Едва они поднялись на площадку своего вагона, как поезд тотчас же тронулся.
— Теперь видишь, какое оно, море? — спросила тетя Маша, стоя рядом с Соней у раскрытой двери, куда залетал мягкий и прохладный морской ветер.
— Красивое, — задумчиво сказала Соня, глядя на голубоватую водную пустыню, протянувшуюся вдоль железнодорожного полотна.
— То-то же, — усмехнулась тетя Маша. — А ты противилась, не хотела с пригородных поездов переходить.
— Привыкла там. Народ все время разный: и поют, и плачут, и шутят. Все сразу у них.
— Думаешь, в экспрессах не такие же люди ездят? И тут всякого навидишься: и слез, и поцелуев, и ревностей. Люди-то все из одного теста вылеплены.
Соня не ответила тете Маше. Да, пожалуй, она и не слышала ее слов, так как глаза ее по-прежнему были прикованы к голубому, бесконечно широкому морю.

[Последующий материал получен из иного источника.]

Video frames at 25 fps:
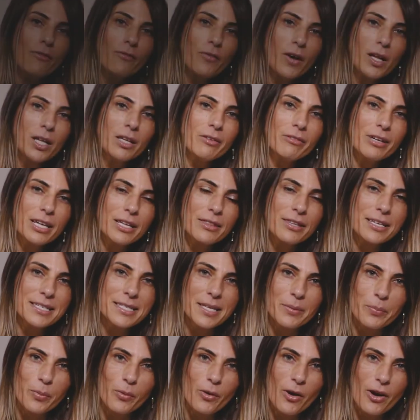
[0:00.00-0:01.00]
Following
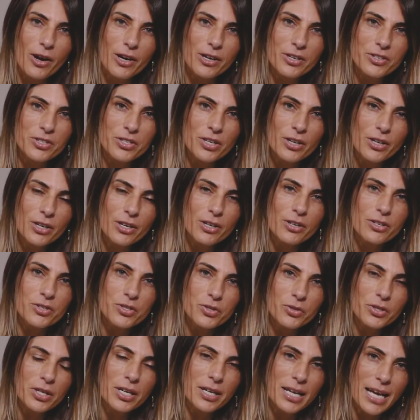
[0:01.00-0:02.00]
this approach
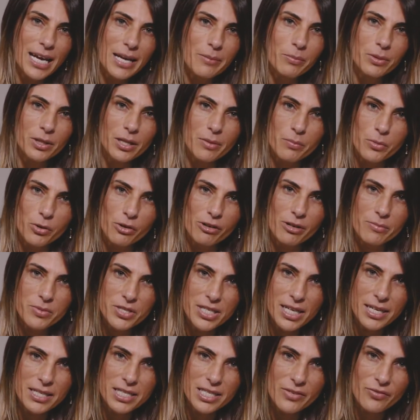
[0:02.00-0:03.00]
should enable a more
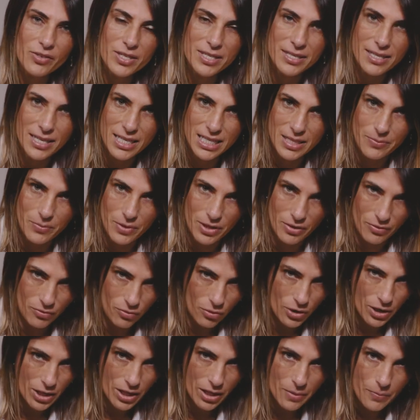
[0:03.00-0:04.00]
objective assessment of
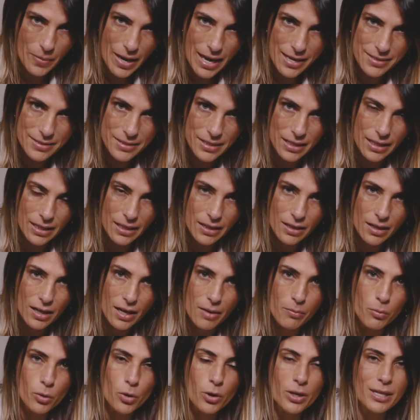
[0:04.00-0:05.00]
work capacity,
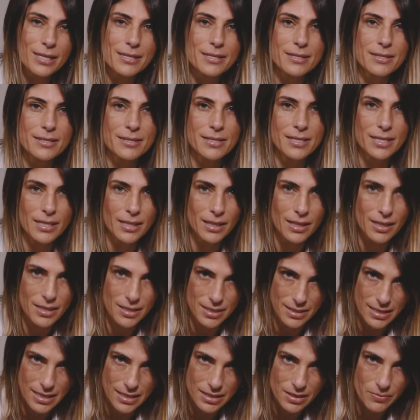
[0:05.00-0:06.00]
a more considered
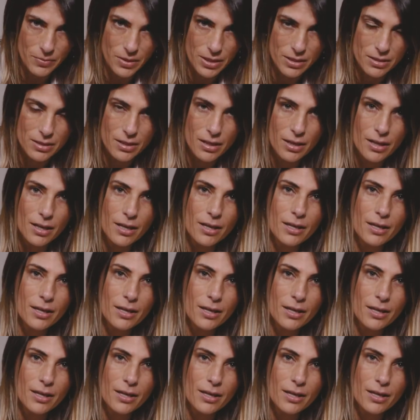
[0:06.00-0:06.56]
assessment,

В тот же день, ранним вечером, их поезд покидал Кавказ. Шла посадка, и на перроне была великая суматоха. Загорелые, разгоряченные люди с детьми, чемоданами, ящиками с фруктами норовили побыстрее попасть в вагон. Они торопливо расплачивались с носильщиками, торопливо втаскивали в тамбур вещи и десятки разных слов говорили Соне:
— Мне бы нижнюю полочку. У меня верхняя…
— Когда мы будем в Сумах? Ко мне выйдет мама…
— Нельзя ли в купе без детей? Очень прошу…
— Девушка, почему не работает вентилятор? Прямо дышать нечем…
И каждому Соня отвечала:
— Не знаю… Все места заняты…
— Что же делать, везде дети…
— Починим, починим вентилятор. Подождите, пока тронемся…
Уже зашипели тормоза, провожающие покинули вагон и выстроились вдоль окон, а Соня подняла флажок, когда к вагону подошла старушка с узелком и чемоданчиком.
— Дочечка, возьми меня… билета не досталось, — робко попросила она.
— Нельзя, бабушка, — ответила Соня.
— Дочечка, мне до Кавказской, — продолжала просить старушка. — Внучок у меня там в армии служит…
— Не могу без билета, — участливо ответила Соня. — Ни одного свободного места нет.
— Ох, господи!.. — вздохнула старушка и засеменила прочь от вагона.
— Бабушка! — крикнула ей Соня, стоя на ступеньке уже тронувшегося поезда. И замахала рукой, призывая старушку вернуться.
Но старушка не услышала ее в шуме общих голосов и возгласов. Соня видела, как старушка остановилась, поставила на землю чемоданчик да так и осталась стоять посреди перрона, одинокая и какая-то чужая всему, что ее окружало.
Потом Соня сидела в купе и вытирала мокрые глаза.
— Разве всех пожалеешь? — говорила ей тетя Маша. — Ну, осталась твоя бабка, следующим доедет. А вдруг ревизор? Хлопот не оберешься.